An overcharging solicitor whose sanction was increased from a fine to a strike-off by the High Court has expressed his ‘utter disbelief’ at the decision.
Andrew Good said he is now considering an appeal against the decision to uphold the SRA’s challenge that his £30,000 fine was too lenient.
The Hull solicitor had routinely charged £400 an hour for clinical negligence cases and found his costs bills drastically reduced on detailed assessment. Lord Justice Flaux said Good knew the bills were excessive and artificially high, and concluded he had acted dishonestly in charging such amounts.
In a statement, Good continued to stress that the tribunal found no financial loss to any party, including the NHS, and that he made no financial gain from his conduct.
'I’m in utter disbelief with the court’s findings, based on technical legal reasons, when the costs we claimed were put before and decided by a judge in court and a specialist costs judge has already made it clear that claiming the hourly rates and success fees which my firm claimed was not misconduct in his view,’ he said.
‘In fact, the first tribunal who heard all of the evidence confirmed that I was not dishonest and even commended me for approving the lowering of the hourly rates after running a test case to try to establish what figures were appropriate.’
Good said he remains proud of the work his firm Rapid Response carried out for clients who had often suffered life-changing injuries as a result of negligence.
In Solicitors Regulation Authority v Good, the judge recounted that the tribunal found Good set the £400 hourly rate and 100% success fee and had done so ‘as a matter of policy’ until at least September 2013 and on some matters thereafter.
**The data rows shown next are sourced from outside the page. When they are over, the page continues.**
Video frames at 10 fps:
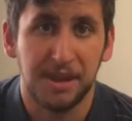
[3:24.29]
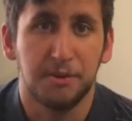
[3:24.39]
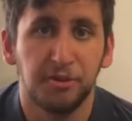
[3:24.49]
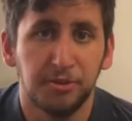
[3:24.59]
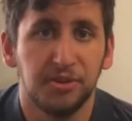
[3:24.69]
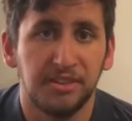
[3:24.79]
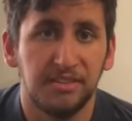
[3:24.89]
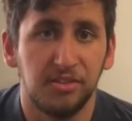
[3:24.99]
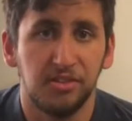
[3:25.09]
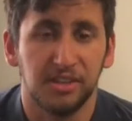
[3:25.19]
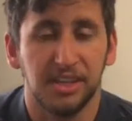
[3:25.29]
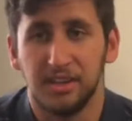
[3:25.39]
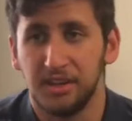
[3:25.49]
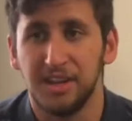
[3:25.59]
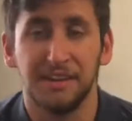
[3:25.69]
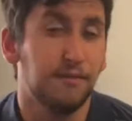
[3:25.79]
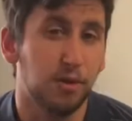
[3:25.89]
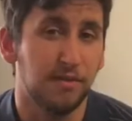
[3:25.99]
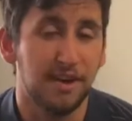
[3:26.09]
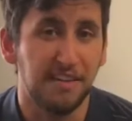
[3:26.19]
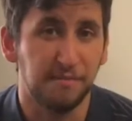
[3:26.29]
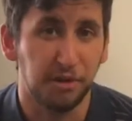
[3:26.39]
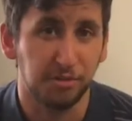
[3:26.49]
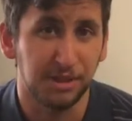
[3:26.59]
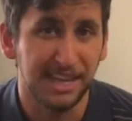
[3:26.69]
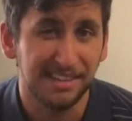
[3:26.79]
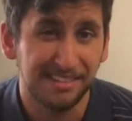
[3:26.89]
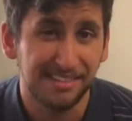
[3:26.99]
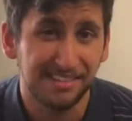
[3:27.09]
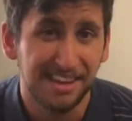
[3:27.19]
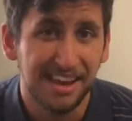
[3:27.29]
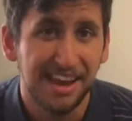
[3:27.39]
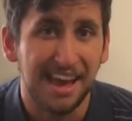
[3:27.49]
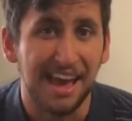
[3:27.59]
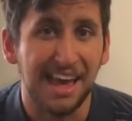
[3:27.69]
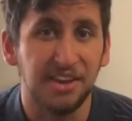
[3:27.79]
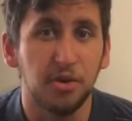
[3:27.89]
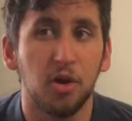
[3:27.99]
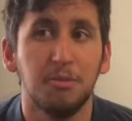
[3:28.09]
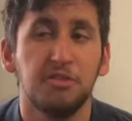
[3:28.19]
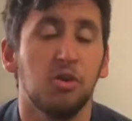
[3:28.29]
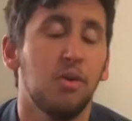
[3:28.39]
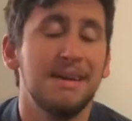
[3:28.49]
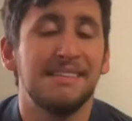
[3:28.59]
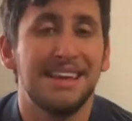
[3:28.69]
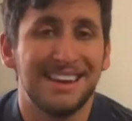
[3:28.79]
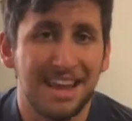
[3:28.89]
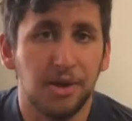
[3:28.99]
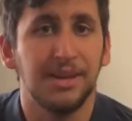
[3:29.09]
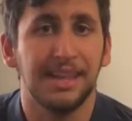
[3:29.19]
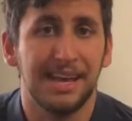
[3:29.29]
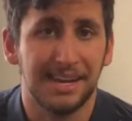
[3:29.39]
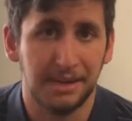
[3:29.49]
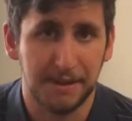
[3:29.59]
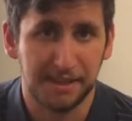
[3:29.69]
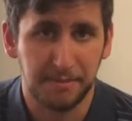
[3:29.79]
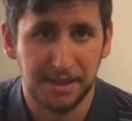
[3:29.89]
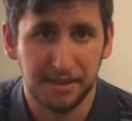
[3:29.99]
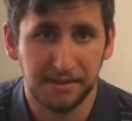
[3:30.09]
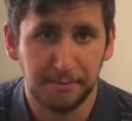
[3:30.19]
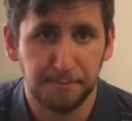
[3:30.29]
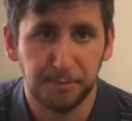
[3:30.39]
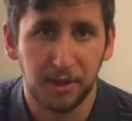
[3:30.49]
Now, multiple choice is usually, you get 4 or 5 possible answers, and you're almost always allowed a calculator in maths methods.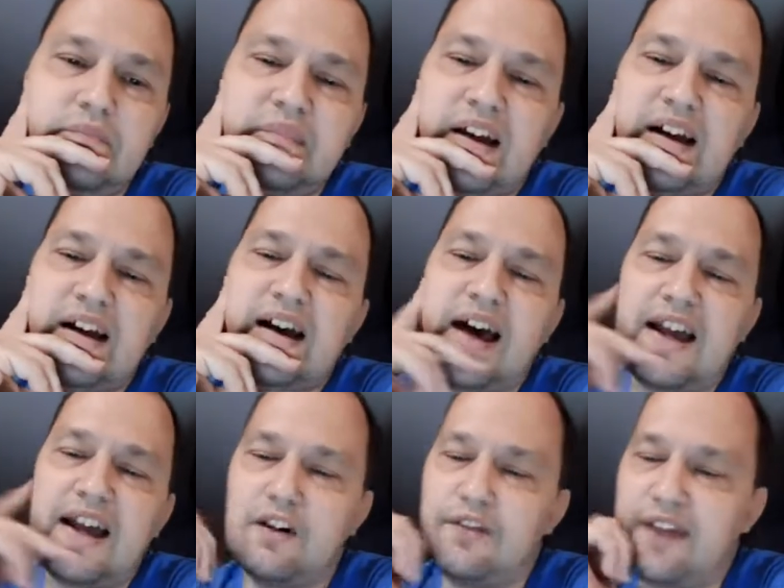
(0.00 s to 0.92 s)
I
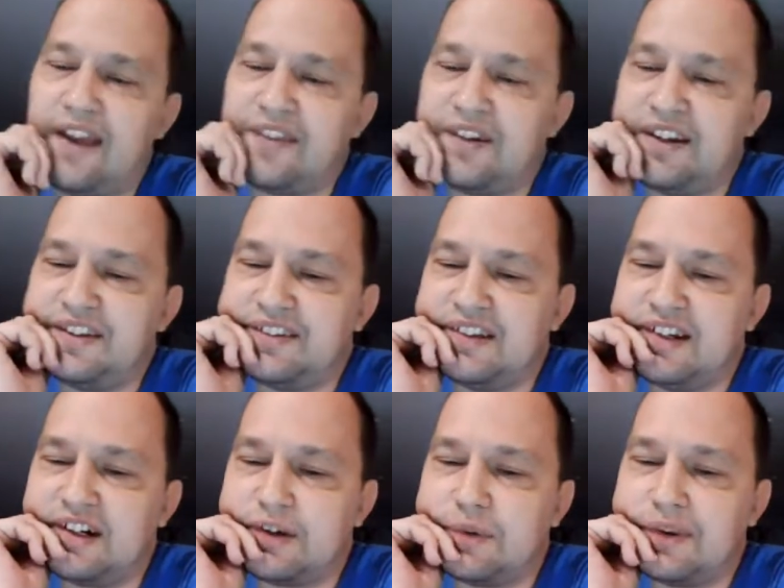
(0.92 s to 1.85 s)
don't know if Anthony's in
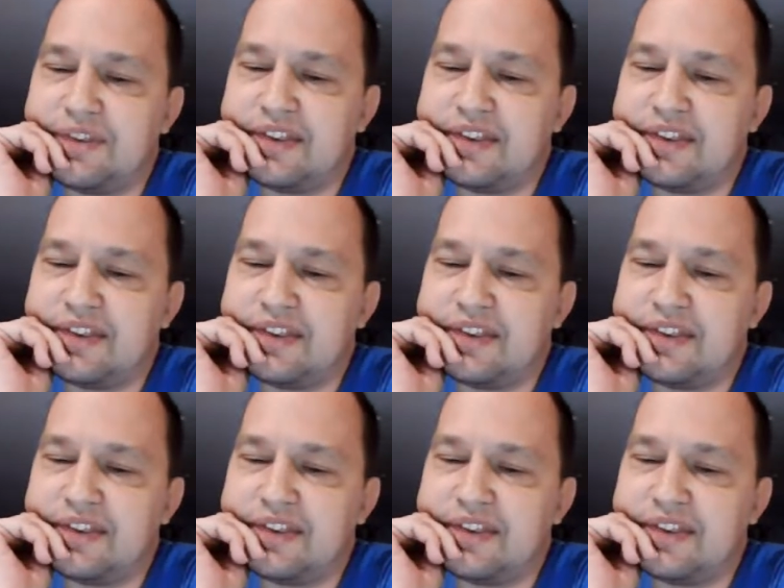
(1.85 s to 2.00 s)
here withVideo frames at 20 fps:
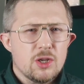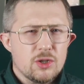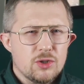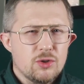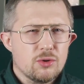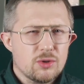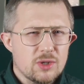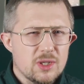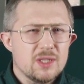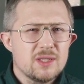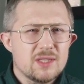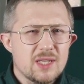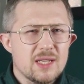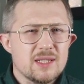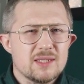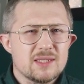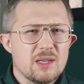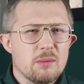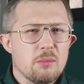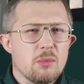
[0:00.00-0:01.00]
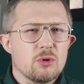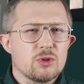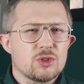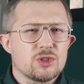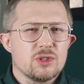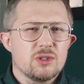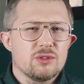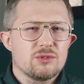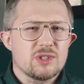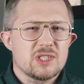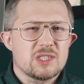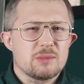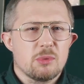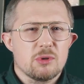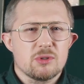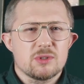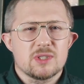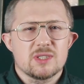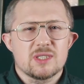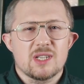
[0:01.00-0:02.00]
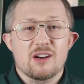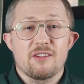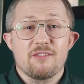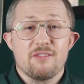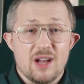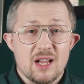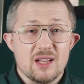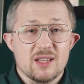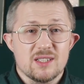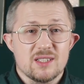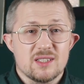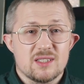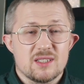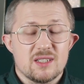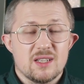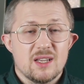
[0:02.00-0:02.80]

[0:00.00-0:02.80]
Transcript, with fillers: your intense emotional responses are valid.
As well as the £400 hourly rate, a £250 hourly rate was charged for a Grade D fee earner (a trainee or paralegal). It was more than double the guideline rates for Hull and produced bills that were ‘unreasonable and disproportionate’. In one detailed assessment, a district judge reduced the bill of costs by 91%, with the success fee reduced to 25%. The tribunal recorded that the district judge had remarked ‘blimey’ when reminded of the original amount claimed.
The court heard Good believed he was entitled to ‘test the rate’ and that bills would be subject to scrutiny by the courts and costs experts.
NHS Resolution, whose predecessor body NHSLA was the defendant in the relevant cases, welcomed the court’s judgment, having first reported concerns about excessive charging behaviour to the SRA in 2013.
Helen Vernon, chief executive, said: ‘NHS Resolution will not hesitate to take action where it is confronted with dishonest behaviour. This is public money and Mr Good’s actions were an attempt on funds which should be used for patient care.’